● **Work instruction**: When you reach the line that contains "[0:02.00-0:03.00]", begin copying exactly, and continue through the last line of the data; no pictures belong in the copy.

● **Material for the task**:
- Opening Delimiter -

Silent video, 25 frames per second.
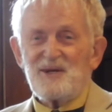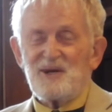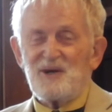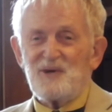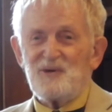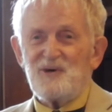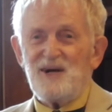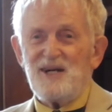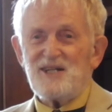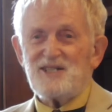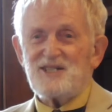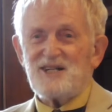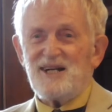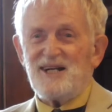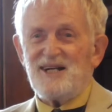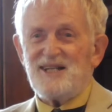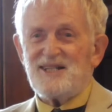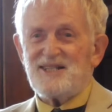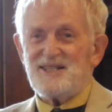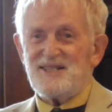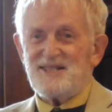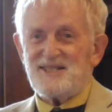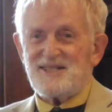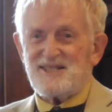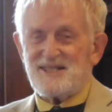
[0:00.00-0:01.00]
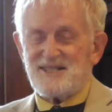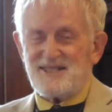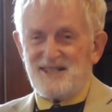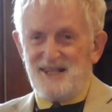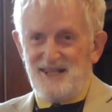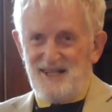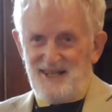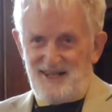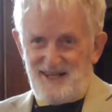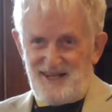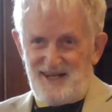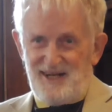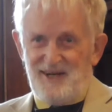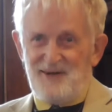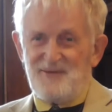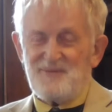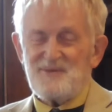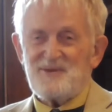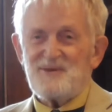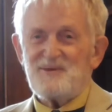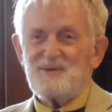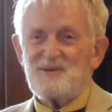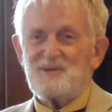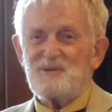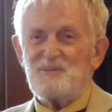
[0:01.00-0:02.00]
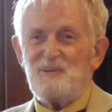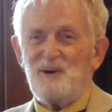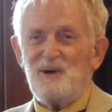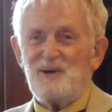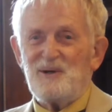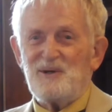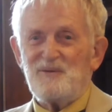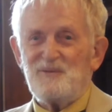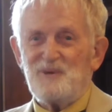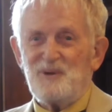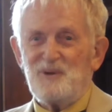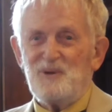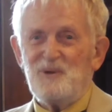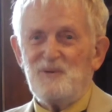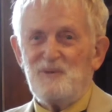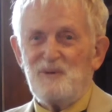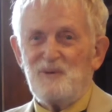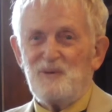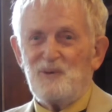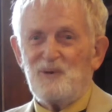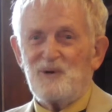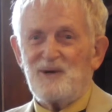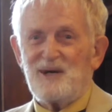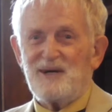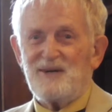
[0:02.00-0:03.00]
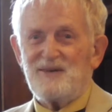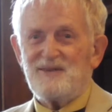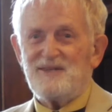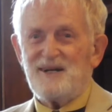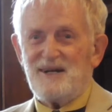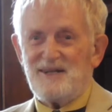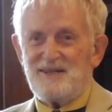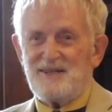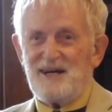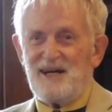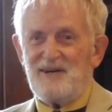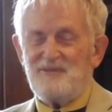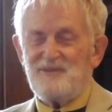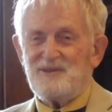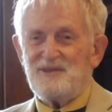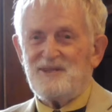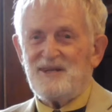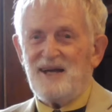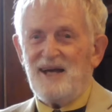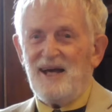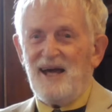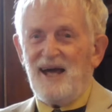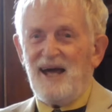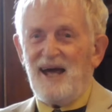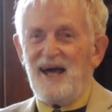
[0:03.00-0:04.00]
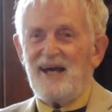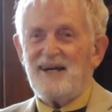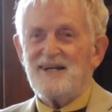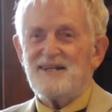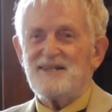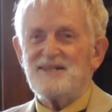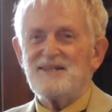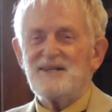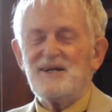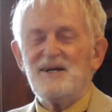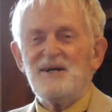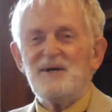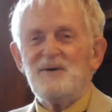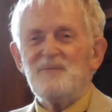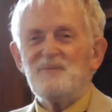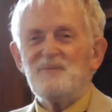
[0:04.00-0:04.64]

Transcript: congratulations to both of you who've been working, David and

- Closing Delimiter -

● **The answer**:
[0:02.00-0:03.00]
[0:03.00-0:04.00]
[0:04.00-0:04.64]

Transcript: congratulations to both of you who've been working, David and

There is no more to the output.